Task to carry out: The entries are to be reproduced word for word, with all images left out.

-------- Records supplied --------

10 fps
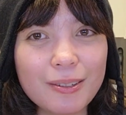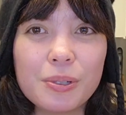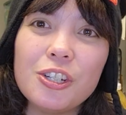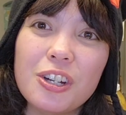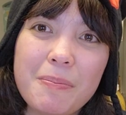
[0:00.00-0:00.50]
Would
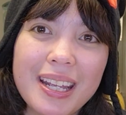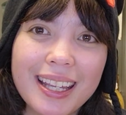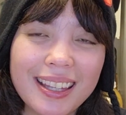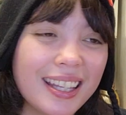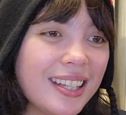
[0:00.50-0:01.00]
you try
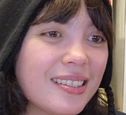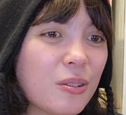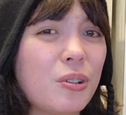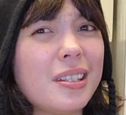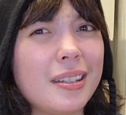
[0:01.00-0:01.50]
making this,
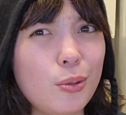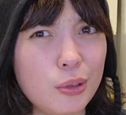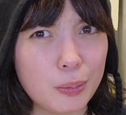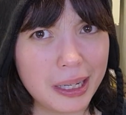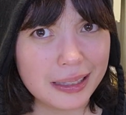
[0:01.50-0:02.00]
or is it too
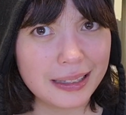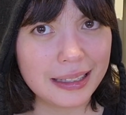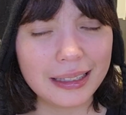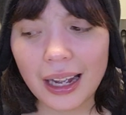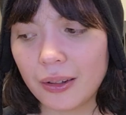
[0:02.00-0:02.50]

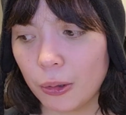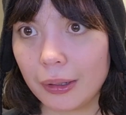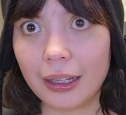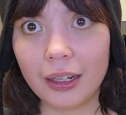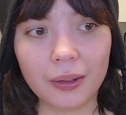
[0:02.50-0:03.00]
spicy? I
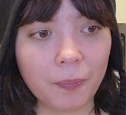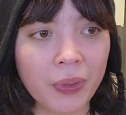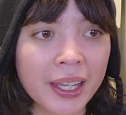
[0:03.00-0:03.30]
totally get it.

--------

Answer section:
10 fps
[0:00.00-0:00.50]
Would
[0:00.50-0:01.00]
you try
[0:01.00-0:01.50]
making this,
[0:01.50-0:02.00]
or is it too
[0:02.00-0:02.50]

[0:02.50-0:03.00]
spicy? I
[0:03.00-0:03.30]
totally get it.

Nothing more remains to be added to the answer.